◆ **Task goal**
Everything in the entries below must be reproduced exactly, except the images.

◆ **Data excerpts**
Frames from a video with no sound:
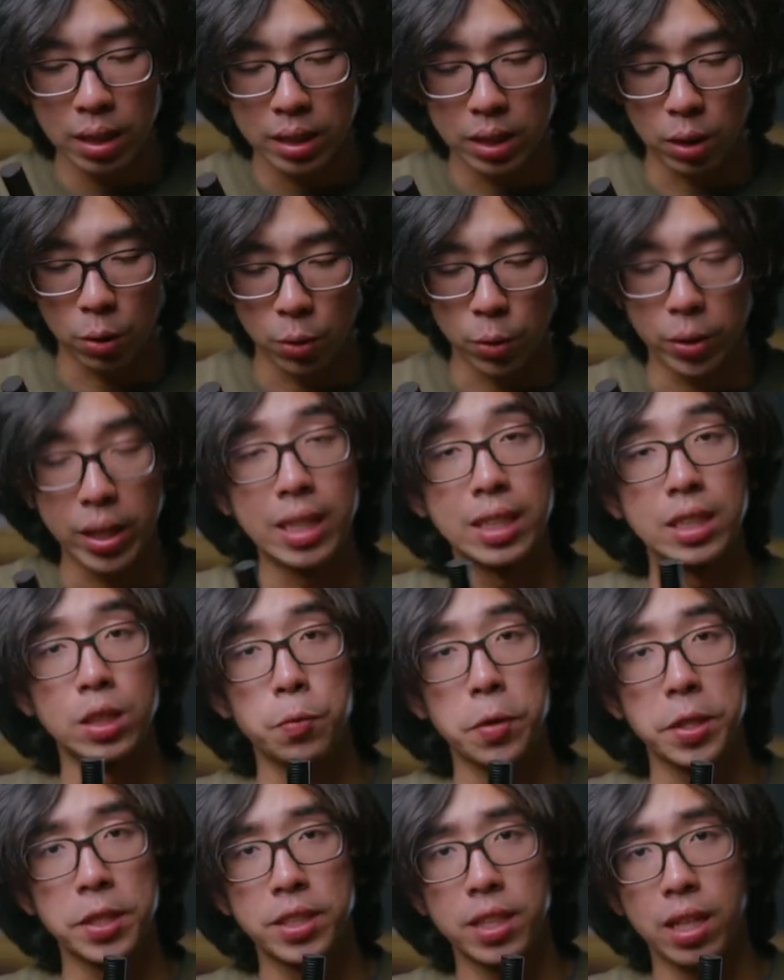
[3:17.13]
so you can
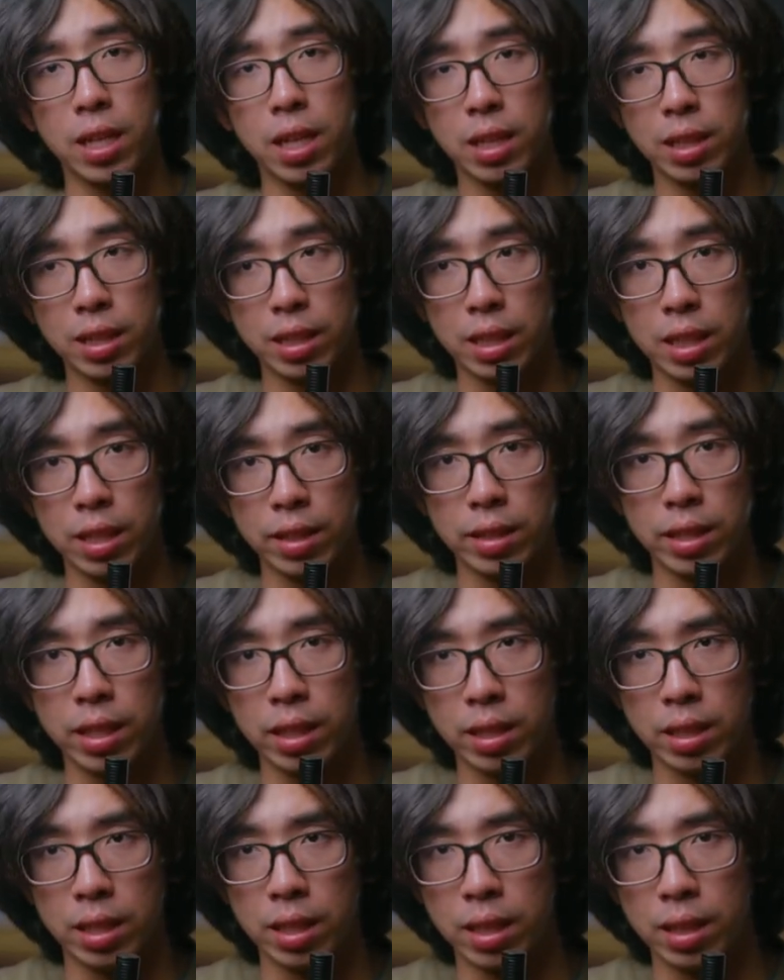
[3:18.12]
switch
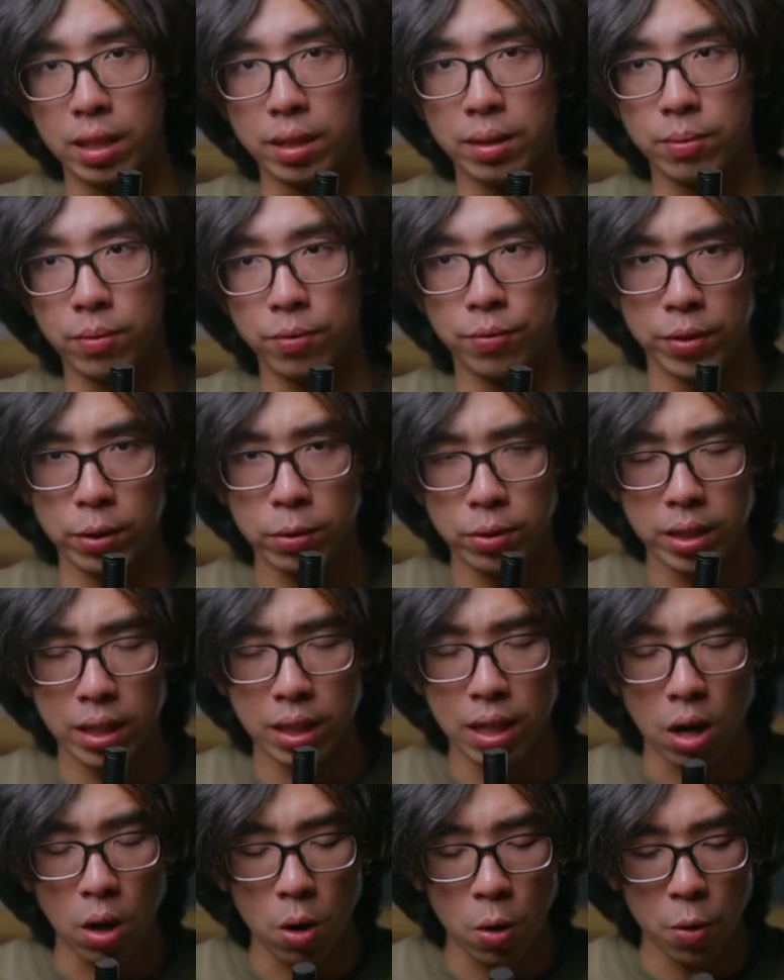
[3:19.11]
the
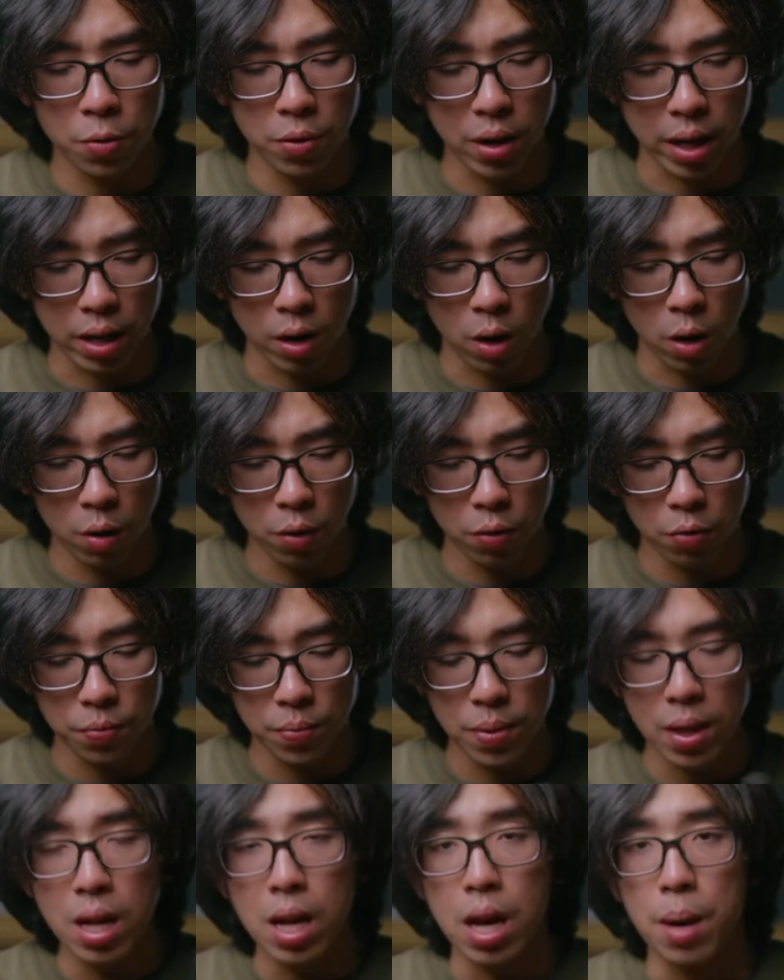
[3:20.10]
filter on and off,
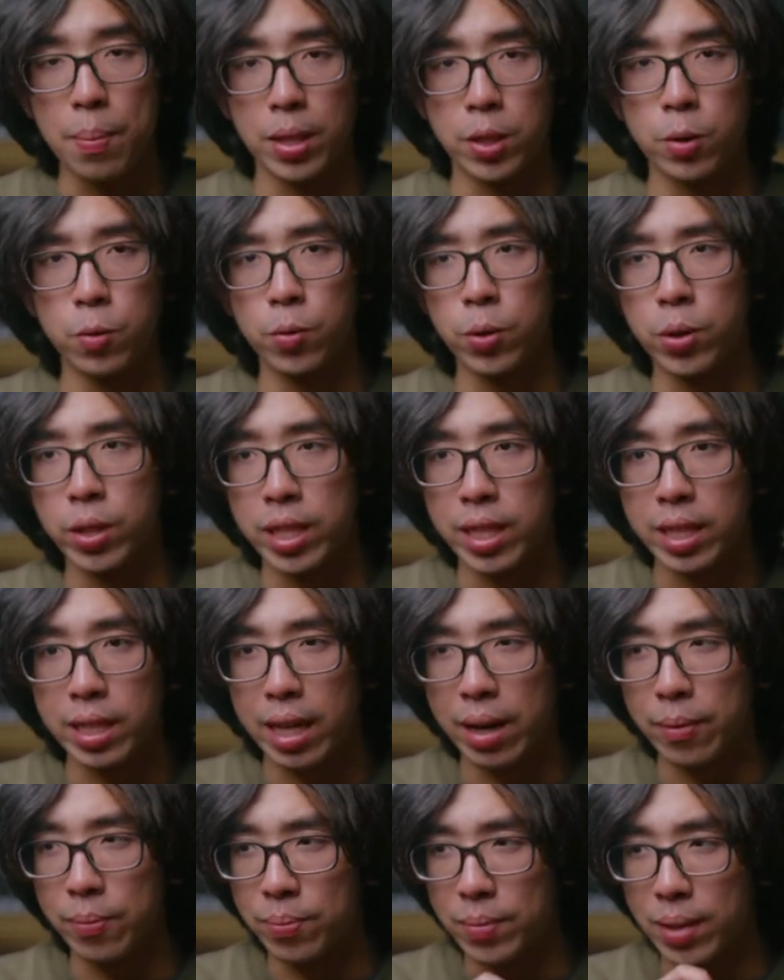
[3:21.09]
but you would need
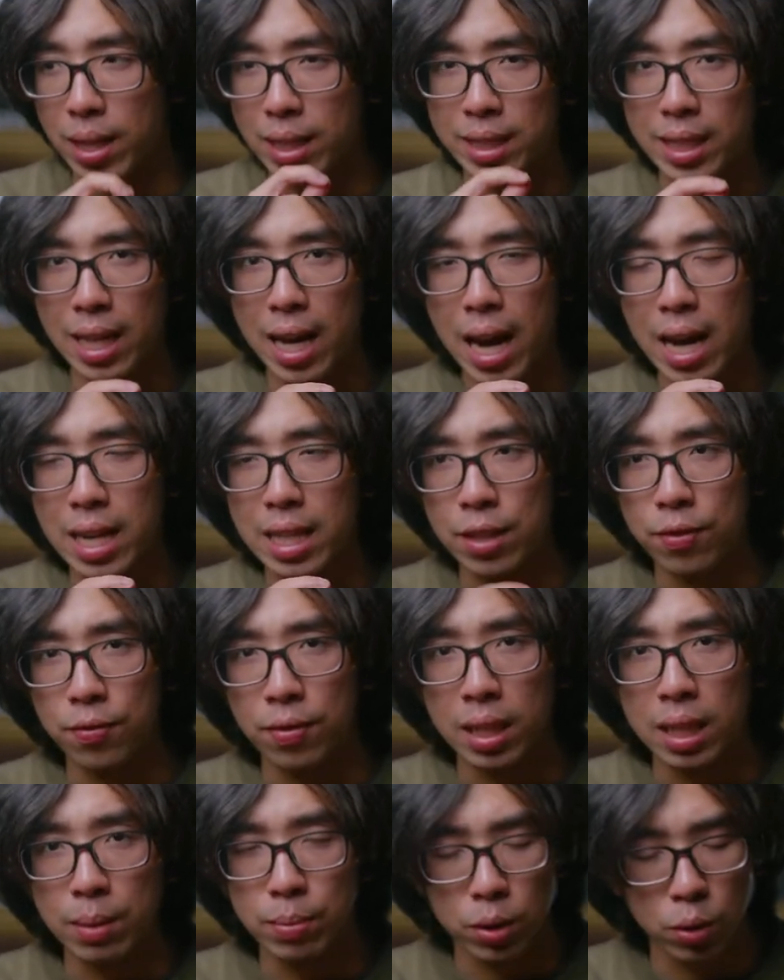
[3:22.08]
a tiny
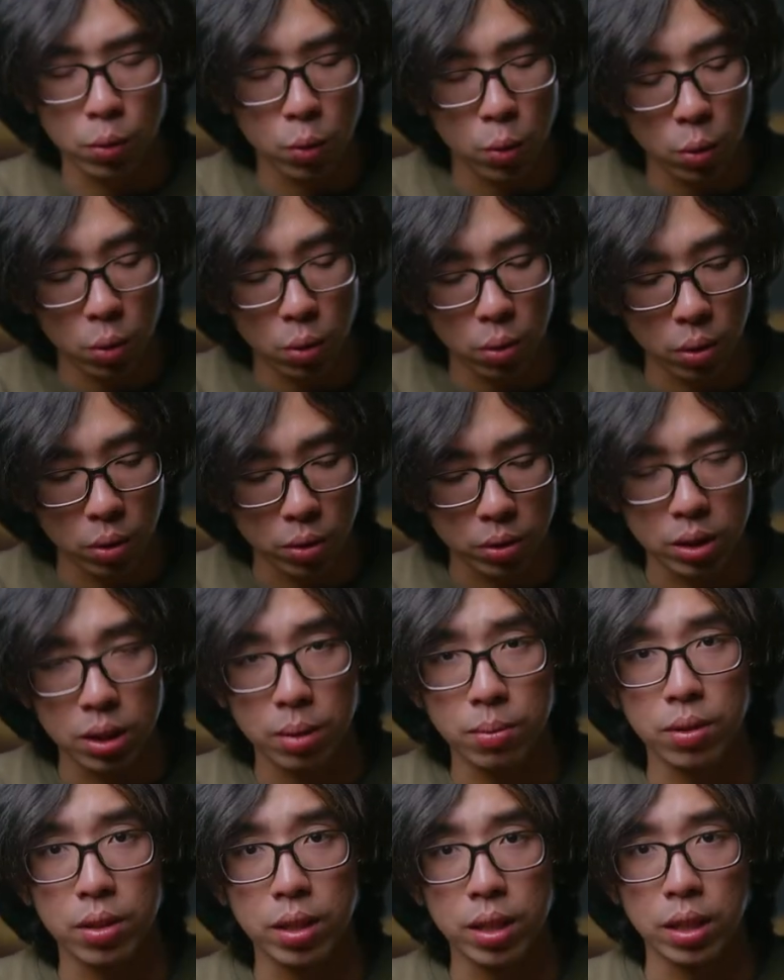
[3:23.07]
Phillips screw or
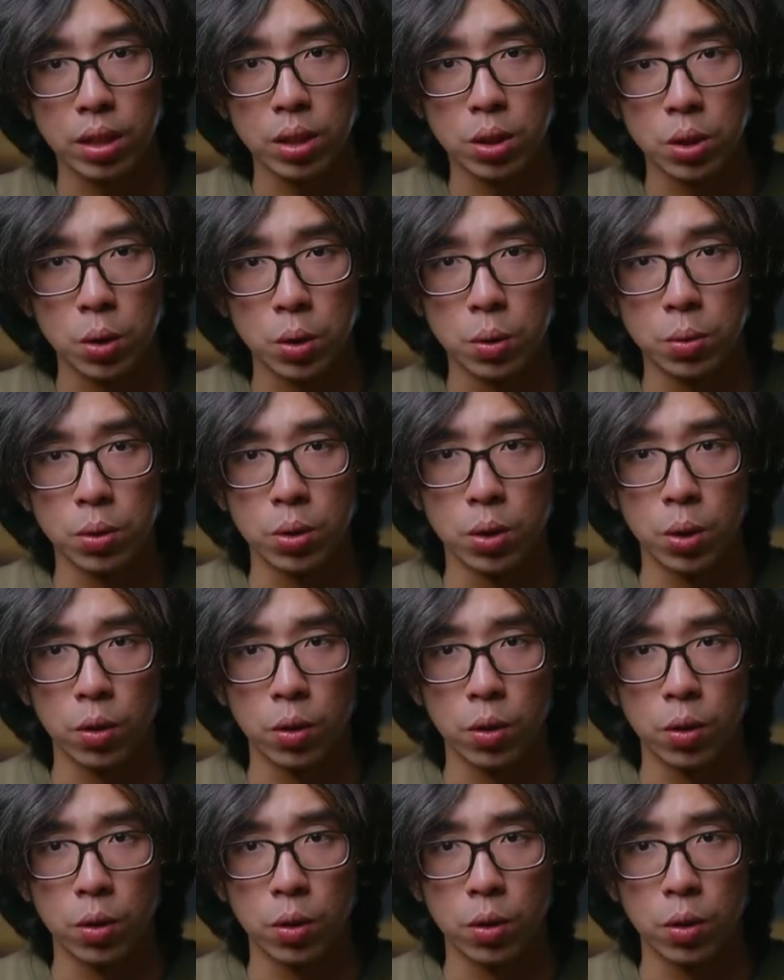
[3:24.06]
something to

◆ **Response for this exercise**
Frames from a video with no sound:
[3:17.13]
so you can
[3:18.12]
switch
[3:19.11]
the
[3:20.10]
filter on and off,
[3:21.09]
but you would need
[3:22.08]
a tiny
[3:23.07]
Phillips screw or
[3:24.06]
something to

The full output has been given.